WASHINGTON — Senate Republicans on Wednesday introduced a short-term bill to fund the government through Feb. 8, a deal that would avert a partial government shutdown over the Christmas holiday.
Before the legislation was filed, Senate Majority Leader Mitch McConnell, R-Ky., spoke about the proposal on the Senate floor.
"Later this morning, we’ll introduce a continuing resolution that will ensure continuous funding for the federal government. The measure will provide the resources necessary to continue normal operations through February 8," McConnell said.
That continuing resolution (CR) will not include $5 billion in funding for the border wall that President Donald Trump said was a must in order to have his approval to fund key parts of the federal government before they run out of operating authority on Friday.
Senate Minority Leader Chuck Schumer, D-N.Y., said that Democrats would support the stopgap measure.
“Yesterday, we made some progress. Thankfully, President Trump appears to have backed down from" demanding $5 billion for a border wall," he said.
"Insistence on $5 billion for a wall has been the biggest obstacle for keeping the government open past Friday," he added.
The measure would extend current levels of funding for about a quarter of the government, which includes the Department of Homeland Security and Justice Department, for example. Congress passed 2019-level funding for the rest of the government several months ago.
Both House and Senate Democrats had indicated Tuesday night that they were supportive of a short-term measure through early February, two Democratic sources told NBC News Tuesday night.
Several members of the House Freedom Caucus, however, are planning to urge the president to stand firm on his border wall promise, a spokesperson for the caucus told NBC News. Chairman Mark Meadows, R-N.C., and Rep. Jim Jordan, R-Ohio, are among those who plan to speak on the House floor Wednesday evening.
Punting the funding debate to early February could complicate and delay some items on both the House Democratic agenda and the one pushed by Senate Republicans, especially if it triggers another potential shutdown fight.
Originally, Democrats offered two options to Trump and Republicans: A bill with funding for all remaining agencies except the Department of Homeland Security through next September, or a CR for the rest of government that would expire at the end of September.
The White House in recent days has softened its stance and signaled that Trump will not shut down the government over border wall funding, but that doesn't mean he's backing down, both he and officials said.
"We have other ways that we can get to that $5 billion," White House press secretary Sarah Sanders told Fox News on Tuesday. "We don't want to shut down the government, we want to shut down the border from illegal immigration."
One of the floated options would be to reprogram already appropriated funding, but that would require approval from certain committee leaders in Congress. Schumer said Wednesday that Democrats would not allow the reprogramming of funds to build a border wall.
"The House and Senate will not approve a wall from reprogrammed funds or anything else. It won't happen," Schumer said.
Schumer also defended Democrats against the notion that's been promoted by Trump and other Republicans that Democrats don't care about border security.
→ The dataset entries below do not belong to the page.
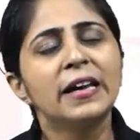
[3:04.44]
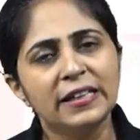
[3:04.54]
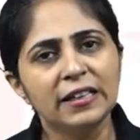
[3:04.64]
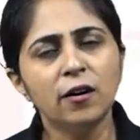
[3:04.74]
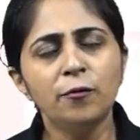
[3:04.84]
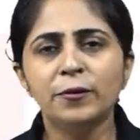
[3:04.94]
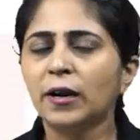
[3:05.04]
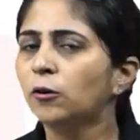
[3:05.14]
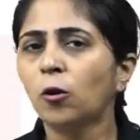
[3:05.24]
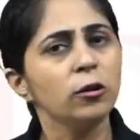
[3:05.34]
Here, we
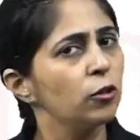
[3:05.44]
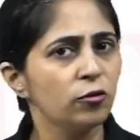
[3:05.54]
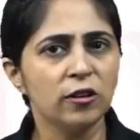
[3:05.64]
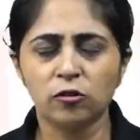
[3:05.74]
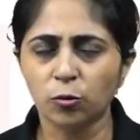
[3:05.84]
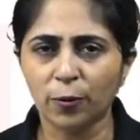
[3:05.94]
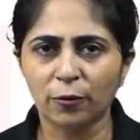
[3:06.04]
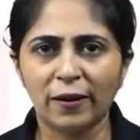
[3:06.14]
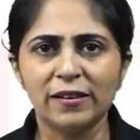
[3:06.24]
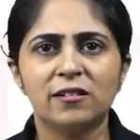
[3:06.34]
are not using
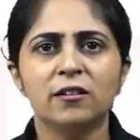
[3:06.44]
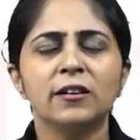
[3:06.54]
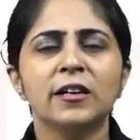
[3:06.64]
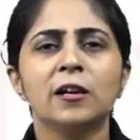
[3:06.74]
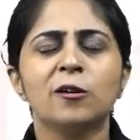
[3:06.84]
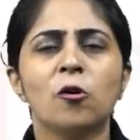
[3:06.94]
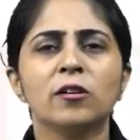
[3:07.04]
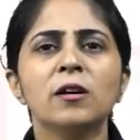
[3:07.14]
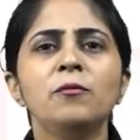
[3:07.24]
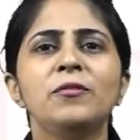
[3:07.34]
supervised learning
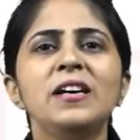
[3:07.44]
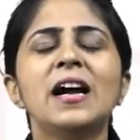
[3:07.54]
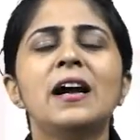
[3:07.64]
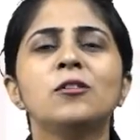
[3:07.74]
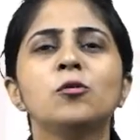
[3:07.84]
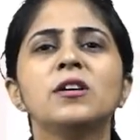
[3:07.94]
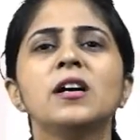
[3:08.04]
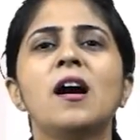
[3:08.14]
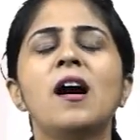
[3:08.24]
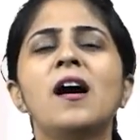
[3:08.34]
algorithm, we are
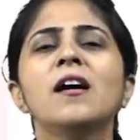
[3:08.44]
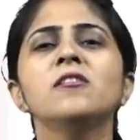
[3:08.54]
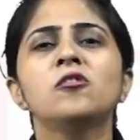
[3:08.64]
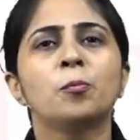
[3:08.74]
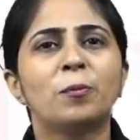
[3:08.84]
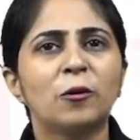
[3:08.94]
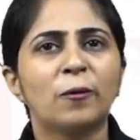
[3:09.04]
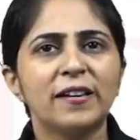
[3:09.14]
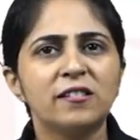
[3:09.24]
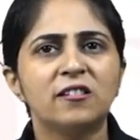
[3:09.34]
using
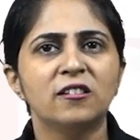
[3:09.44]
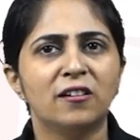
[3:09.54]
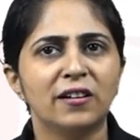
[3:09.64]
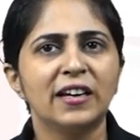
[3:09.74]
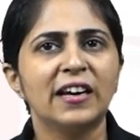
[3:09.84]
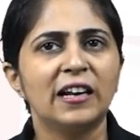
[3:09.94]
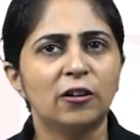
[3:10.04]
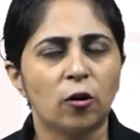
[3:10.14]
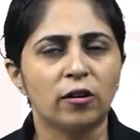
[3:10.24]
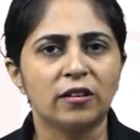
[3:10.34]
unsupervised learning
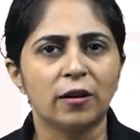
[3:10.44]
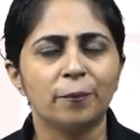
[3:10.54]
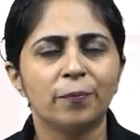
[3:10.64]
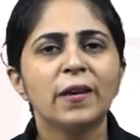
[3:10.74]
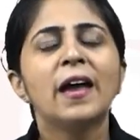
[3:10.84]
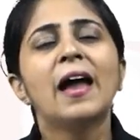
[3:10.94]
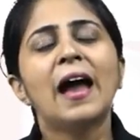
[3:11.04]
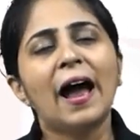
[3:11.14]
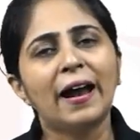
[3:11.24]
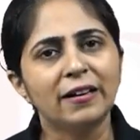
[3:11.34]
algorithm.
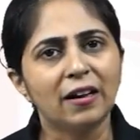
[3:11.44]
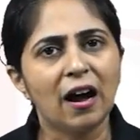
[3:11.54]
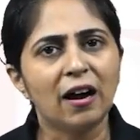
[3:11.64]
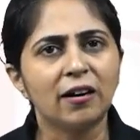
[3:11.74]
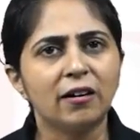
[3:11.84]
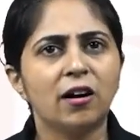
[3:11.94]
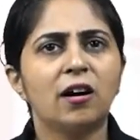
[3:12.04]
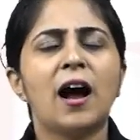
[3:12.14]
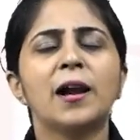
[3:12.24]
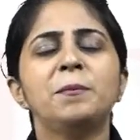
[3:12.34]
And our
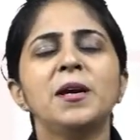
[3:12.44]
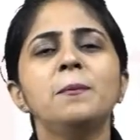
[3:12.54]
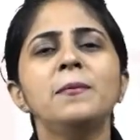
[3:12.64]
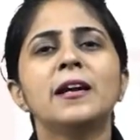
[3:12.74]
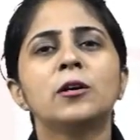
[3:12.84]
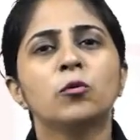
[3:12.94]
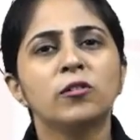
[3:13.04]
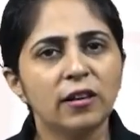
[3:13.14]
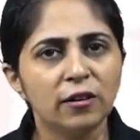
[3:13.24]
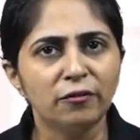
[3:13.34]
RBM, it
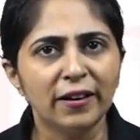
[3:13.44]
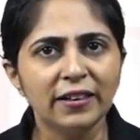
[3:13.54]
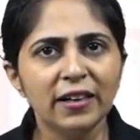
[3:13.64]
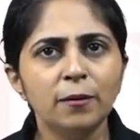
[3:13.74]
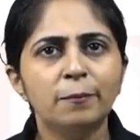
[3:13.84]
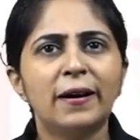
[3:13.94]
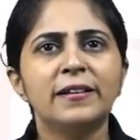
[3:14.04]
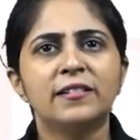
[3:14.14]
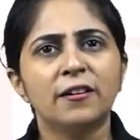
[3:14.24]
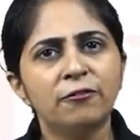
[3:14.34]
was invented by
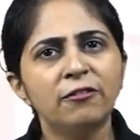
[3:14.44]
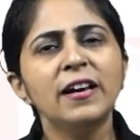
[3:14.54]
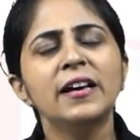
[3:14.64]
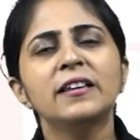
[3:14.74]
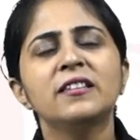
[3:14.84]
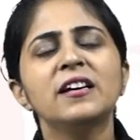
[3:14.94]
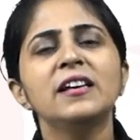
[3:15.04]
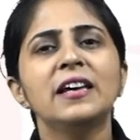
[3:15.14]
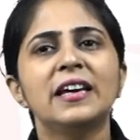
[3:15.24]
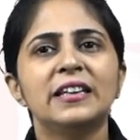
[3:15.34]
Geoffrey
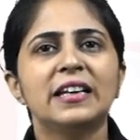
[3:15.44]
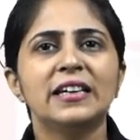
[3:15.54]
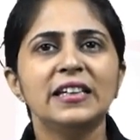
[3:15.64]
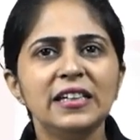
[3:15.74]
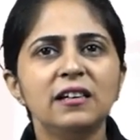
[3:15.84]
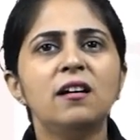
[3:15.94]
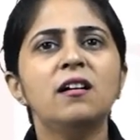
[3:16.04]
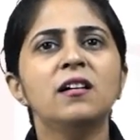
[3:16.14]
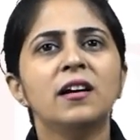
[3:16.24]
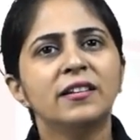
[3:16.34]
Hinton in the
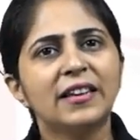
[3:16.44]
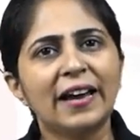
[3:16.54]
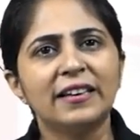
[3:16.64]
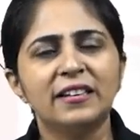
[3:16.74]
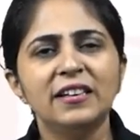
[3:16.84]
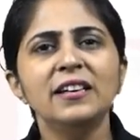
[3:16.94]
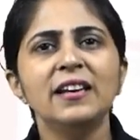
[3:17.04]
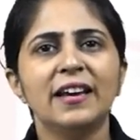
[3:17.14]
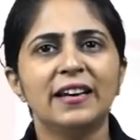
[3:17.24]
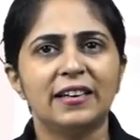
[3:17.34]
year
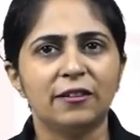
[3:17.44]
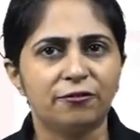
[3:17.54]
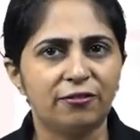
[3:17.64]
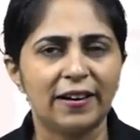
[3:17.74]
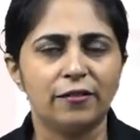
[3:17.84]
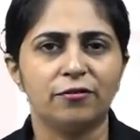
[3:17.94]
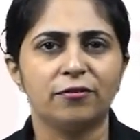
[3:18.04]
1985.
"Democrats have been perfectly clear — we want smart, effective border security, but that’s not a wall," Schumer said.
White House counselor Kellyanne Conway told Fox News on Wednesday that should Trump approve a short-term government funding package, it "doesn't mean the president is backing down from an essential promise."
And on Twitter Wednesday morning, Trump tweeted: "One way or the other, we will win on the Wall!"
In his remarks Wednesday, McConnell blamed Democrats for the necessity of a stopgap bill.
"There’s no big difference of principle, Mr. President," McConnell said. "There’s just been a shift in the political winds on the far left. This is knee-jerk, partisan opposition to the administration’s reasonable and flexible requests. This is making political obstruction a higher goal than the integrity of our nation’s borders."
Trump was the only major player in the government funding debate who seemed willing to shut down the government over $5 billion in funding for his long-promised wall along the U.S. southern border. While he originally insisted that Mexico would pay for the wall, he now claims Mexico will pay for it through his revamped trade agreement with the nation. The White House has struggled to explain how exactly that would happen.
Meanwhile, lawmakers have now signaled that they think chances of a shutdown are very low, though they expressed frustration with yet another short-term solution.
"I don't know yet from the White House what their plan is on a continuing resolution," Republican Sen. James Lankford of Oklahoma told MSNBC Wednesday morning. "Any shutdown that occurs obviously would be very much smaller than what has been done in the past."
He added that having to "punt" on a larger funding bill until early next year is "exceptionally frustrating."
"We continue to punt, this is not to anybody's surprise," Meadows told reporters earlier this week. "I fail to see where the tactic or the logic is in just punting it down the field."
White House officials told NBC News that Congress needs to pass something to show the administration before they indicate whether the president will support it. Trump will make a decision after seeing the plan, White House deputy press secretary Hogan Gidley said.
It's a strikingly different tone than the one Trump struck during a televised negotiation with House Democratic leader Nancy Pelosi, D-Calif., and Schumer last week. Trump said then that he would be "proud to shut down the government" if he did not receive the wall funding he wanted.